Self-Correction Distillation for Structured Data Question Answering
Yushan Zhu, Wen Zhang, Long Jin, Mengshu Sun, Ling Zhong, Zhiqiang Liu, Juan Li, Lei Liang, Chong Long, Chao Deng, Junlan Feng
TL;DR
This paper tackles the challenge of enabling small-scale LLMs to perform robust structured data QA by introducing Self-Correction Distillation (SCD). SCD combines an Error Prompt Mechanism (EPM) that provides iterative, type-specific feedback during inference with a two-stage distillation pipeline (teacher-distillation followed by self-distillation) to transfer and refine query-generation and error-correction skills. Empirical results across five benchmarks spanning table QA, KG QA, and temporal KG QA show that an 8B LLM trained with SCD outperforms existing distillation methods and even approaches GPT-4 on some datasets, while large LLMs with EPM achieve SOTA on most tasks.
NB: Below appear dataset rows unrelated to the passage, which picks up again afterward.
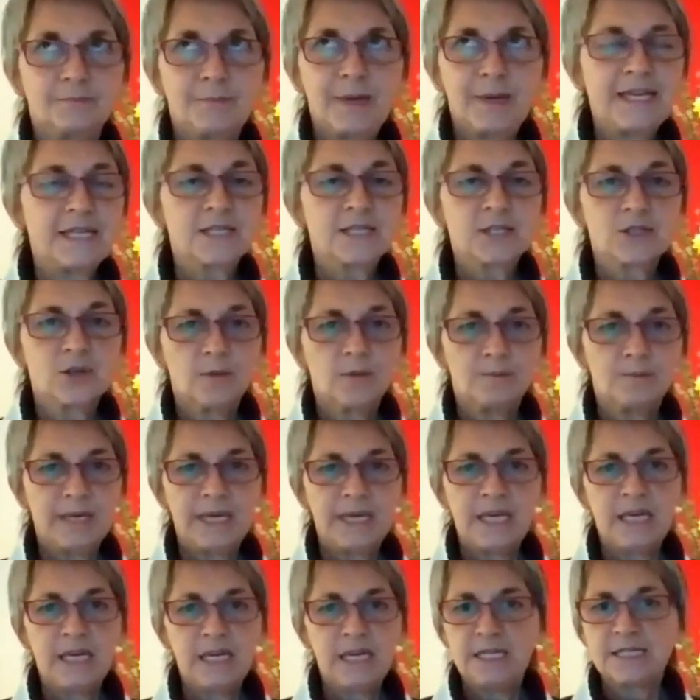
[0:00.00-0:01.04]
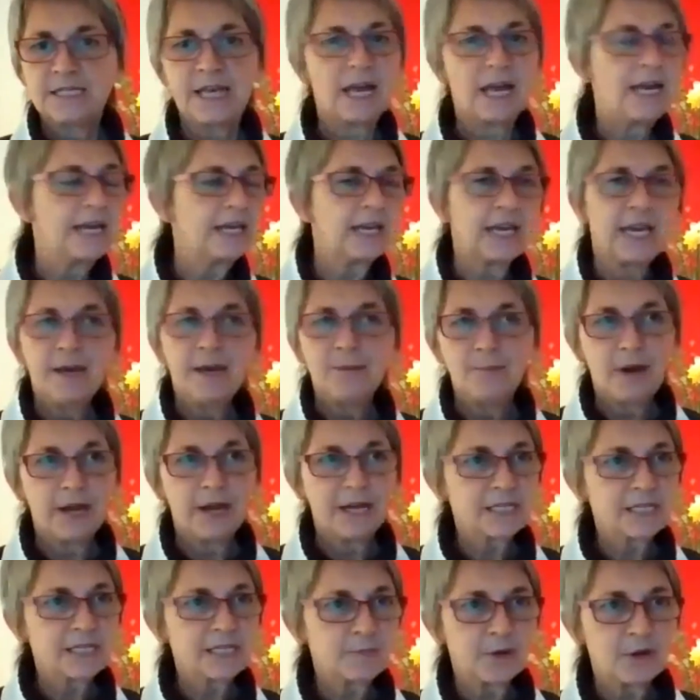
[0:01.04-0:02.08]
based on me telling him
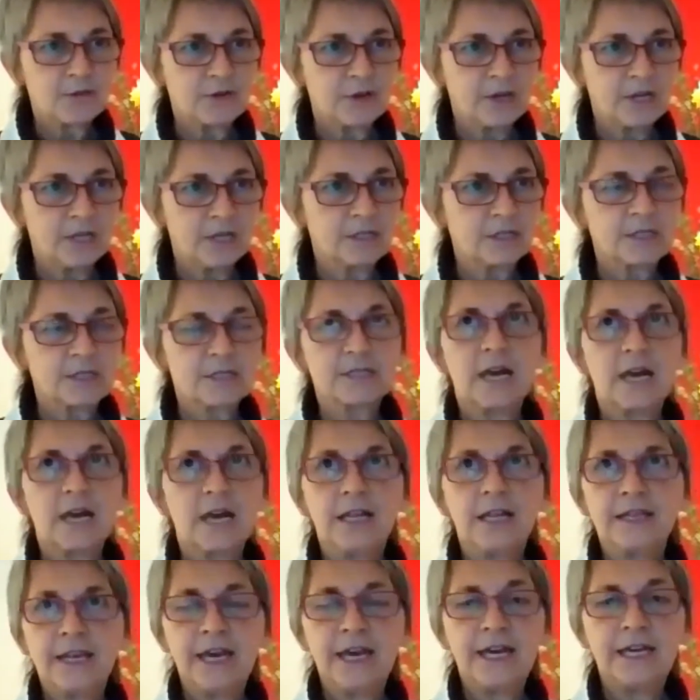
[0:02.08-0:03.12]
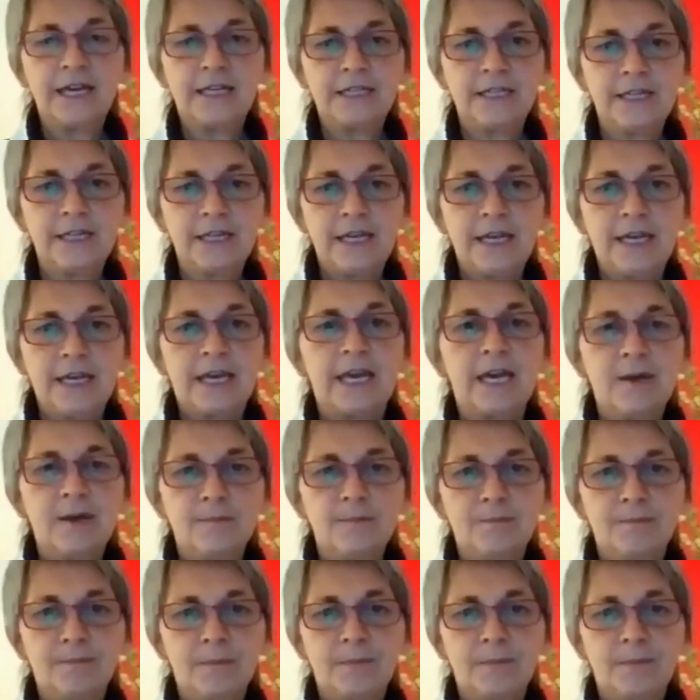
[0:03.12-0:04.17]
my experience and then
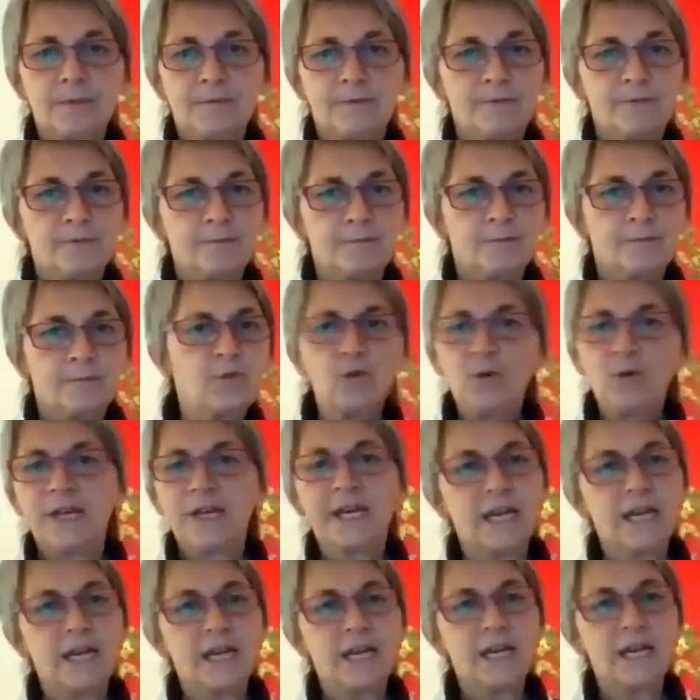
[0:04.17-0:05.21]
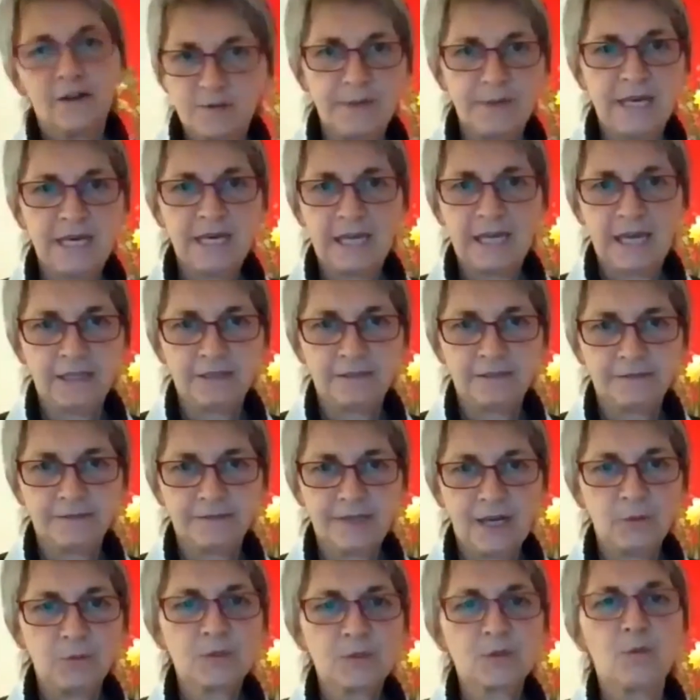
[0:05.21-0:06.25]
him falling in love with me
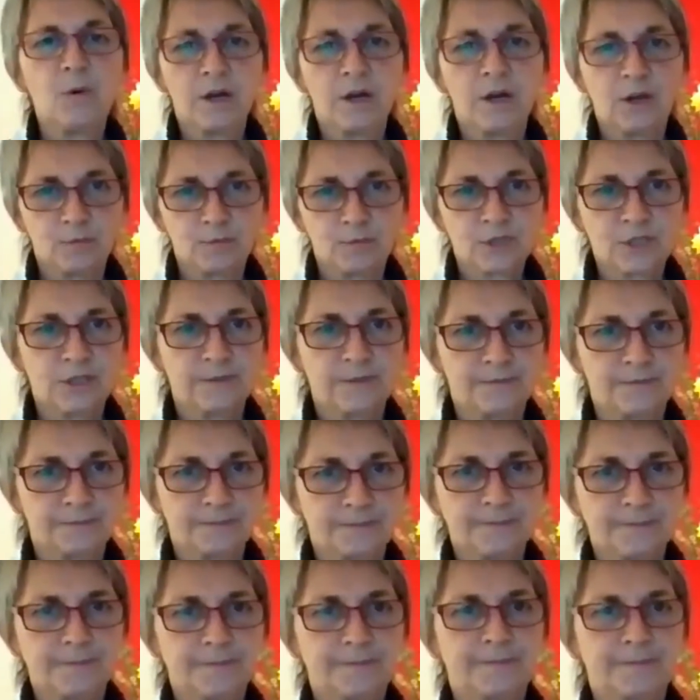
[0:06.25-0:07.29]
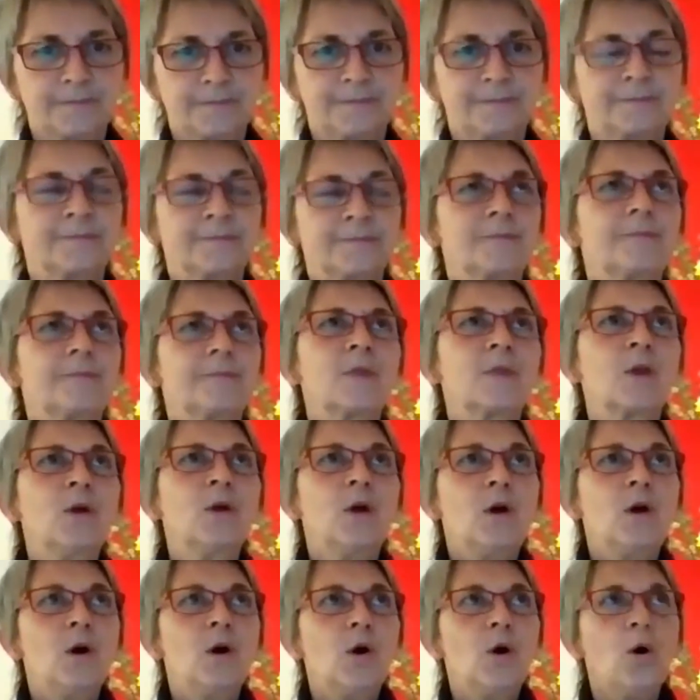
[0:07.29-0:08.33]
again. That was one option.
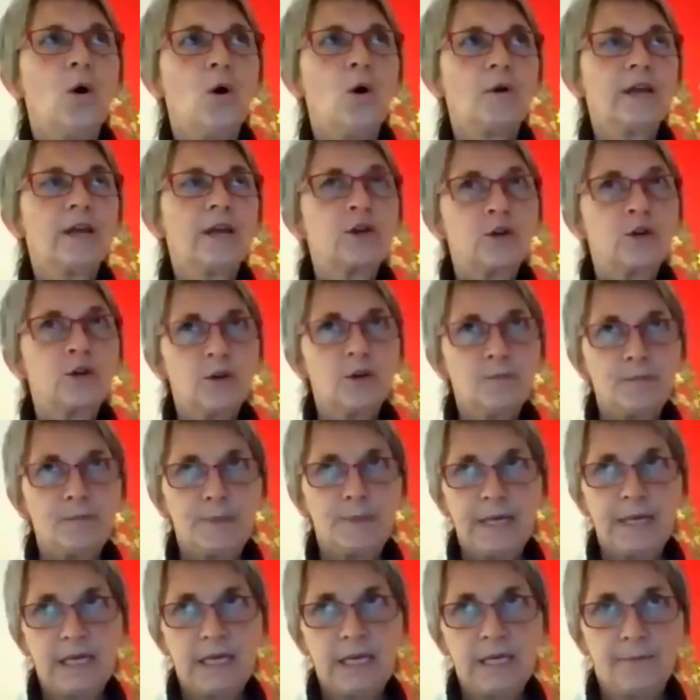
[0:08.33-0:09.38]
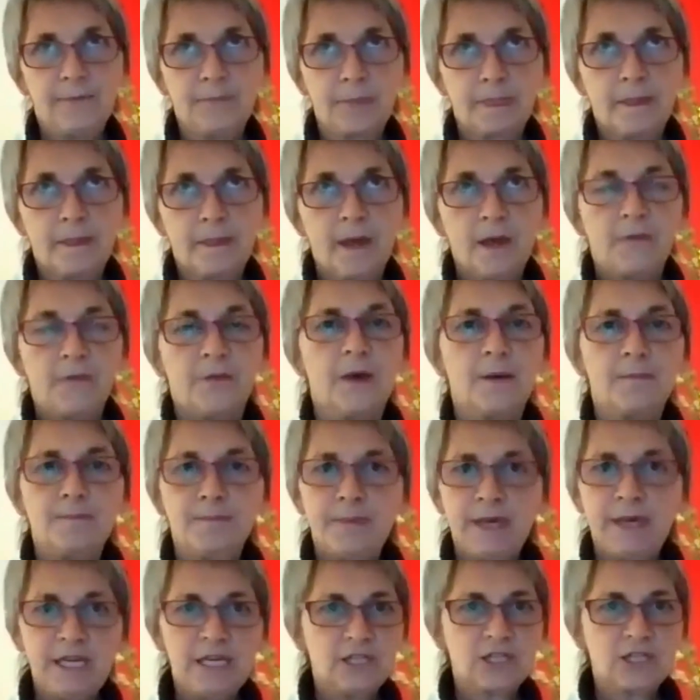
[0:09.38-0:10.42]
Or it could be
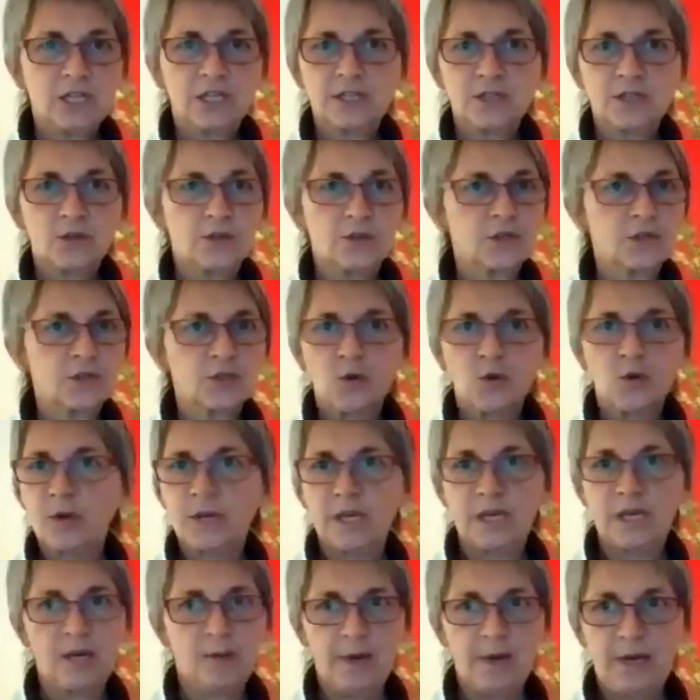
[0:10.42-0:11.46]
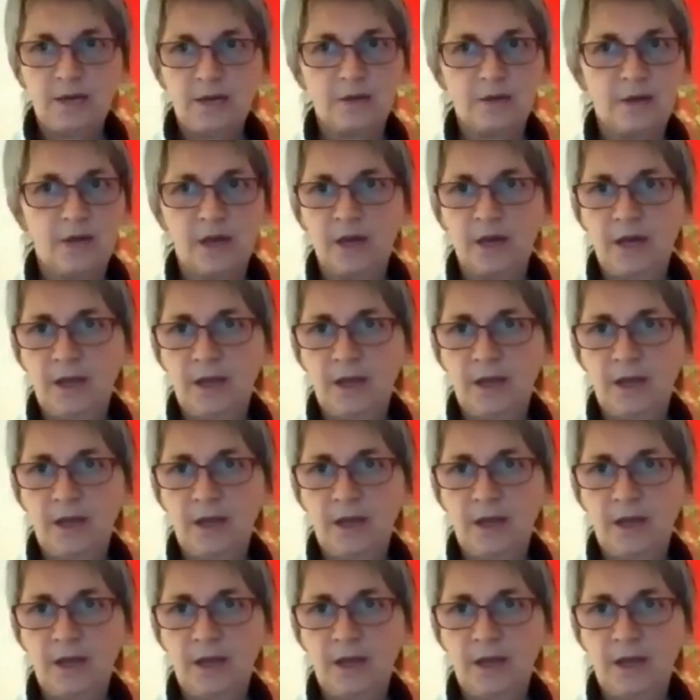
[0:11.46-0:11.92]
that me just sort of talking about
The work demonstrates practical potential for privately deployed, small-scale models in unified structured QA and highlights the value of error-aware feedback loops for model improvement.
Abstract
Structured data question answering (QA), including table QA, Knowledge Graph (KG) QA, and temporal KG QA, is a pivotal research area. Advances in large language models (LLMs) have driven significant progress in unified structural QA frameworks like TrustUQA. However, these frameworks face challenges when applied to small-scale LLMs since small-scale LLMs are prone to errors in generating structured queries. To improve the structured data QA ability of small-scale LLMs, we propose a self-correction distillation (SCD) method. In SCD, an error prompt mechanism (EPM) is designed to detect errors and provide customized error messages during inference, and a two-stage distillation strategy is designed to transfer large-scale LLMs' query-generation and error-correction capabilities to small-scale LLM. Experiments across 5 benchmarks with 3 structured data types demonstrate that our SCD achieves the best performance and superior generalization on small-scale LLM (8B) compared to other distillation methods, and closely approaches the performance of GPT4 on some datasets. Furthermore, large-scale LLMs equipped with EPM surpass the state-of-the-art results on most datasets.